Here we present ATLAS, a software package for customizable data processing from raw sequence reads to functional and taxonomic annotations using state-of-the-art tools to assemble, annotate, quantify, and bin metagenome data. Abundance estimates at genome resolution are provided for each sample in a dataset. ATLAS is written in Python and the workflow implemented in Snakemake; it operates in a Linux environment, and is compatible with Python 3.5+ and Anaconda 3+ versions.

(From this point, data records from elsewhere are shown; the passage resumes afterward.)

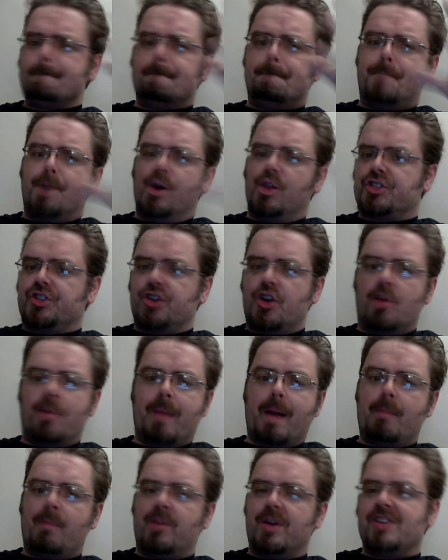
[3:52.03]
but there's no
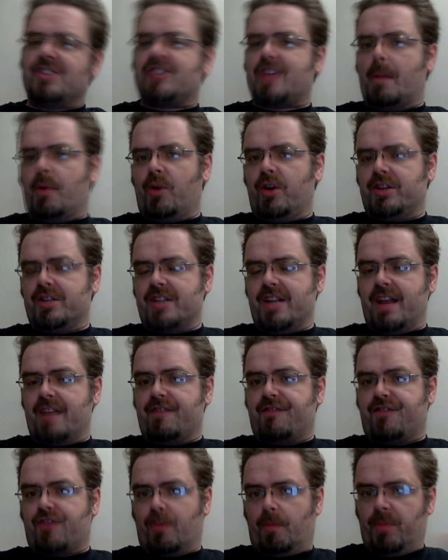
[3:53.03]
membrane separating it
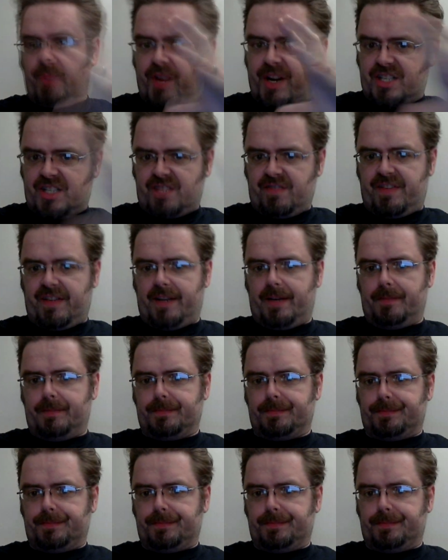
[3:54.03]
from the rest of it.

The source code for ATLAS is freely available, distributed under a BSD-3 license.

Conclusions

ATLAS provides a user-friendly, modular and customizable Snakemake workflow for metagenome data processing; it is easily installable with conda and maintained as open-source on GitHub at https://github.com/metagenome-atlas/atlas.

Background

Metagenomics has transformed microbial ecology studies with the ability to generate genome sequence information from environmental samples, yielding valuable insight into the composition and functional potential of natural microbial populations from diverse environments [1, 2]. Despite the prevalence of metagenome data, there are few broadly accepted standard methods, either for the generation of that data [3,4,5] or for its processing [6, 7]. In particular, processing metagenome data in an efficient and reproducible manner is challenging because it requires implementation of several distinct tools, each designed for a specific task.

The most direct and frequently used way to analyze metagenome data is to map the sequence reads to reference genomes, when a suitable genome database from cultivated microbes is available (e.g. Humann2 [8]). However, these methods do not capture uncultivated species; studies using single-copy phylogenetic marker genes have improved estimates of species richness in metagenome data by expanding the representation of uncultivated species [9]. To truly characterize a natural microbial community and examine its functional potential, assembly-based metagenome analyses are needed. This has been demonstrated by recent studies that have recovered thousands of new genomes using co-abundance patterns among samples to bin contigs into clusters [10,11,12,13].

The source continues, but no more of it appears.